Physical Purity of the product was evaluated by SDS-PAGE of concentrated and diluted enzyme solutions followed by silver stain detection. Purity was assessed by comparing the aggregate mass of contaminant bands in the concentrated sample to the mass of the protein of interest band in the diluted sample.
Single-stranded exonuclease activity was determined in a 50 μL reaction containing a radiolabeled single-stranded DNA substrate and 10 μL of solution incubated for 4 hours at 37°C.
Double-stranded exonuclease activity was determined in a 50 μL reaction containing a radiolabeled double-stranded DNA substrate and 10 μL of protein solution incubated for 4 hours at 37°C.

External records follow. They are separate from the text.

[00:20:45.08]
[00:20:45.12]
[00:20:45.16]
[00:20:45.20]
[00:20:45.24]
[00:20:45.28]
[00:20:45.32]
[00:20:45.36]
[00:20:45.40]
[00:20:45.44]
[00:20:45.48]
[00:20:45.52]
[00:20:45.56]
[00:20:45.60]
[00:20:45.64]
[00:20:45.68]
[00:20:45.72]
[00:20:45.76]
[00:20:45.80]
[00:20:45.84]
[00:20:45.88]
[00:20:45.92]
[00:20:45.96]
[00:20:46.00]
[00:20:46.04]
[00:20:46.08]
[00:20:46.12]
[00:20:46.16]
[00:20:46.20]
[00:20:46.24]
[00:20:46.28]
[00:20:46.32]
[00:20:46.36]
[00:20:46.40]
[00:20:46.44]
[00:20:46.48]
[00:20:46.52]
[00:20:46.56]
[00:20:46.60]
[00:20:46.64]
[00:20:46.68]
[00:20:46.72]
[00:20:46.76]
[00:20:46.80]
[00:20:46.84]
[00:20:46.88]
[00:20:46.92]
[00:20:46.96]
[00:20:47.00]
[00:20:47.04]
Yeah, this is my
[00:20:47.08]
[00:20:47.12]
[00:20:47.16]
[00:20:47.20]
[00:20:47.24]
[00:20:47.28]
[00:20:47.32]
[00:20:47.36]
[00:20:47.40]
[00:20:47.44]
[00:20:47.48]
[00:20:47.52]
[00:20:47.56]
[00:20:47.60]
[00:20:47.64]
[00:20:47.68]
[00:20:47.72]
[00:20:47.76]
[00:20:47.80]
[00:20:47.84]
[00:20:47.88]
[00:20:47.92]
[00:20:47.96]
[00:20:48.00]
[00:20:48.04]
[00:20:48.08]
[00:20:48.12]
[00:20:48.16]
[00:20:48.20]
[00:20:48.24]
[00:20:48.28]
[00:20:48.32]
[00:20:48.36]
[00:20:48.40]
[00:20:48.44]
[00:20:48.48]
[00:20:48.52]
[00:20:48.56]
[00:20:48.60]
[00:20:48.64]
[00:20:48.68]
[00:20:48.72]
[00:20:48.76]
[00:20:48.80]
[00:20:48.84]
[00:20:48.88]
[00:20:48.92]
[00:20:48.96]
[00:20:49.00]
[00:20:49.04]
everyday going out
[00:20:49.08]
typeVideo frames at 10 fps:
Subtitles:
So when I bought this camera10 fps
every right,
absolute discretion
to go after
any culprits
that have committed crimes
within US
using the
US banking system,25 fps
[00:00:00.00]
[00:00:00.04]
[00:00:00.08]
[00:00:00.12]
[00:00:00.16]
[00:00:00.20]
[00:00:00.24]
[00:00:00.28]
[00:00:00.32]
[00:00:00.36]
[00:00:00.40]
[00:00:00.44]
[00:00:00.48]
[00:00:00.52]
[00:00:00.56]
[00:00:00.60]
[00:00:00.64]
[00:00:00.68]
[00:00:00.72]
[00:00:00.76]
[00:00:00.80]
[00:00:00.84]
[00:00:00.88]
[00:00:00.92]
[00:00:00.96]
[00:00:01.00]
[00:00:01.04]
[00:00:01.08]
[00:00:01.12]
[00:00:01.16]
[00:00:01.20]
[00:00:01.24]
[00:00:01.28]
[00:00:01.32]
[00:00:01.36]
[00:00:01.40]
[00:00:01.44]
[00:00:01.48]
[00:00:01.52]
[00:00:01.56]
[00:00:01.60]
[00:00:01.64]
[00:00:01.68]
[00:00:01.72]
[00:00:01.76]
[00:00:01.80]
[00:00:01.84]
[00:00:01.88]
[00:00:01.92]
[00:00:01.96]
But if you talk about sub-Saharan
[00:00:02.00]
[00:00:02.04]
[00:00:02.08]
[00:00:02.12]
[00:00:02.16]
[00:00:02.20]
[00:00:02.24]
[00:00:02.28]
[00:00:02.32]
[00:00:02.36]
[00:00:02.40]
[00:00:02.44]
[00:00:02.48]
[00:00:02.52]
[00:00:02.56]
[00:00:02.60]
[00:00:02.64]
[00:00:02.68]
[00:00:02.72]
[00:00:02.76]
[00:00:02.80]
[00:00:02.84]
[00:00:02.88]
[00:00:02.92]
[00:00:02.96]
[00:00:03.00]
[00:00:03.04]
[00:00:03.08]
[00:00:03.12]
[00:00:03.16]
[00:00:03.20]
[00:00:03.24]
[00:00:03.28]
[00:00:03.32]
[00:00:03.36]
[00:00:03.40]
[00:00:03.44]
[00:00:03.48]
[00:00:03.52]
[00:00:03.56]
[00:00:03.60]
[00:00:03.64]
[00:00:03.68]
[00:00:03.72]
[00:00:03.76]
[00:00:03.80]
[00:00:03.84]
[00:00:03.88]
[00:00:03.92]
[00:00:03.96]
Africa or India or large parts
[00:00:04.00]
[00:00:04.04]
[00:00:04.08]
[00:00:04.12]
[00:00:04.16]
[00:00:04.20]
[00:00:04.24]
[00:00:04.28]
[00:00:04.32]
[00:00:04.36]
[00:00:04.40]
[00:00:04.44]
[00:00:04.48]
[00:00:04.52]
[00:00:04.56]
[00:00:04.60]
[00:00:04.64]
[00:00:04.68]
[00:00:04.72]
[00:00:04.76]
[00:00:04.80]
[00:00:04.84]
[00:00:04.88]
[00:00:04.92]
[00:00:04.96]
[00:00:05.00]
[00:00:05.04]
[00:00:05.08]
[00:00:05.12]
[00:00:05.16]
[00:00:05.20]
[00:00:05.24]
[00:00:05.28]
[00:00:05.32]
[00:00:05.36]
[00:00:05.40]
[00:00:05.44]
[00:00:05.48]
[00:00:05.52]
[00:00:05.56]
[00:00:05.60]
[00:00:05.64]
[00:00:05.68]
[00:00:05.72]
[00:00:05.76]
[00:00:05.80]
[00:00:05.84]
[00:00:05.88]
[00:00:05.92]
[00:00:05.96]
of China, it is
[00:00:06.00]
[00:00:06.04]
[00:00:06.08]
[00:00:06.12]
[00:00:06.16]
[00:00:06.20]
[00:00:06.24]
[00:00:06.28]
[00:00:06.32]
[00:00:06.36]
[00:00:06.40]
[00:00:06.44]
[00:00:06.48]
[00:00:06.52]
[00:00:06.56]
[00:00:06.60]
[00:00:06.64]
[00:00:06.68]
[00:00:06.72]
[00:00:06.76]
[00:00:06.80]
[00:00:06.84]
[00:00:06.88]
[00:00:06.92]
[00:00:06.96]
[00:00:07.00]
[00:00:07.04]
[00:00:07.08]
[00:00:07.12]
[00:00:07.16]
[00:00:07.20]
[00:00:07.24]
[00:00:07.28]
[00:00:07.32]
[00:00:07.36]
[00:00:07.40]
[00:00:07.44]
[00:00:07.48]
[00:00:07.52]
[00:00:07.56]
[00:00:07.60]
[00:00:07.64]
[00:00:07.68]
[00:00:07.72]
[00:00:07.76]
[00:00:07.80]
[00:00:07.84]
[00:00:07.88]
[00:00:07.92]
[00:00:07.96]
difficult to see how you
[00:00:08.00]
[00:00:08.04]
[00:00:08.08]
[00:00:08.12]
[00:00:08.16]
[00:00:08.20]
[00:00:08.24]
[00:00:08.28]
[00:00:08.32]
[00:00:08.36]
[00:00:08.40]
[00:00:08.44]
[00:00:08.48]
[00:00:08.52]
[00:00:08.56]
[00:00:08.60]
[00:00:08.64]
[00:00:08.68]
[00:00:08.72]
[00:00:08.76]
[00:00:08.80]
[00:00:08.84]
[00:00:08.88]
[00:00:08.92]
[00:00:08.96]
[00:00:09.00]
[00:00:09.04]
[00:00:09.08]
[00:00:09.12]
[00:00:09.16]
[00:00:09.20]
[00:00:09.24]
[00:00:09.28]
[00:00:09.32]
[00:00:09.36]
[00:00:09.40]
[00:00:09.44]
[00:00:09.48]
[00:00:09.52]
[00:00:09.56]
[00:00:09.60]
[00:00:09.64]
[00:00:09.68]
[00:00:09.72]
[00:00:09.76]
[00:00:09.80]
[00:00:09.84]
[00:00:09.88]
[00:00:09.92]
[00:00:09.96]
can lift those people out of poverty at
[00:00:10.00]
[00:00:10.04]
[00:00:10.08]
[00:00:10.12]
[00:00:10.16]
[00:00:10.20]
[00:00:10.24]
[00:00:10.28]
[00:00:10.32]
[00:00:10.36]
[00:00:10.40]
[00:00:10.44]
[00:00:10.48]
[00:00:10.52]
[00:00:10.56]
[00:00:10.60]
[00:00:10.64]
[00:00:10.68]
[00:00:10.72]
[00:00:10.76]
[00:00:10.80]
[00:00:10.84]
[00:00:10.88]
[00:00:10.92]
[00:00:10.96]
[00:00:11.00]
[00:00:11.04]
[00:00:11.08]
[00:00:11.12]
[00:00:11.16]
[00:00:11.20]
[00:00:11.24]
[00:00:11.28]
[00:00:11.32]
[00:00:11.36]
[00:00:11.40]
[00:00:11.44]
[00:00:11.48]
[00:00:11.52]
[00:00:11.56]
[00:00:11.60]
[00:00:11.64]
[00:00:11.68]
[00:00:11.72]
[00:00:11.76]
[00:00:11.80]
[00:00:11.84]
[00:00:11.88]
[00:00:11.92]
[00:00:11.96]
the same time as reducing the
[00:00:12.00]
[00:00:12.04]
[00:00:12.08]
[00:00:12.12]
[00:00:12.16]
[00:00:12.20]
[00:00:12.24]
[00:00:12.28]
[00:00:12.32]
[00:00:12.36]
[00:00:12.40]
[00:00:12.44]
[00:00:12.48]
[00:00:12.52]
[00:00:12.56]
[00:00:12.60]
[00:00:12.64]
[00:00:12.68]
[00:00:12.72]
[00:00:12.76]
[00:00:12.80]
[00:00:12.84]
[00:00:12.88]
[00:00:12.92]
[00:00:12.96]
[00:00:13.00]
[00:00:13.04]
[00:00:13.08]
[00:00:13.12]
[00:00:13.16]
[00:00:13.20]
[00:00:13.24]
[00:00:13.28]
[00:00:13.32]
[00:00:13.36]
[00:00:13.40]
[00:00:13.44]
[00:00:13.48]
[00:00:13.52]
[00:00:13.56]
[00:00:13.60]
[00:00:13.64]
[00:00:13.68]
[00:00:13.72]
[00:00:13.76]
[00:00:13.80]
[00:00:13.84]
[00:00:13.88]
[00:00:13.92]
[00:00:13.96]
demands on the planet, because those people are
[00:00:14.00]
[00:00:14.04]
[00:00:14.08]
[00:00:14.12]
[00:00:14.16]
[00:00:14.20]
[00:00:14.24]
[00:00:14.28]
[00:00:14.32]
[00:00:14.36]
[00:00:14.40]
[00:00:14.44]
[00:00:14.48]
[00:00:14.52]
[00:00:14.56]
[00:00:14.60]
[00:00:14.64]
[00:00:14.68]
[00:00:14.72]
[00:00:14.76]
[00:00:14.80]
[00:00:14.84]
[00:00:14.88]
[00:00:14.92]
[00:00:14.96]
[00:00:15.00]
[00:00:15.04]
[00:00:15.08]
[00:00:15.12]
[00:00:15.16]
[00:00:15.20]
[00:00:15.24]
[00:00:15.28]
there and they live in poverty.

Double-stranded endonuclease activity was determined in a 50 μL reaction containing 0.5 μg of plasmid DNA and 10 μL of protein solution incubated for 4 hours at 37°C.
E. coli contamination was evaluated using 5 μL replicate samples of protein solution denatured and screened in a TaqMan qPCR assay for the presence of contaminating E. coli genomic DNA using oligonucleotide primers corresponding to the 16S rRNA locus.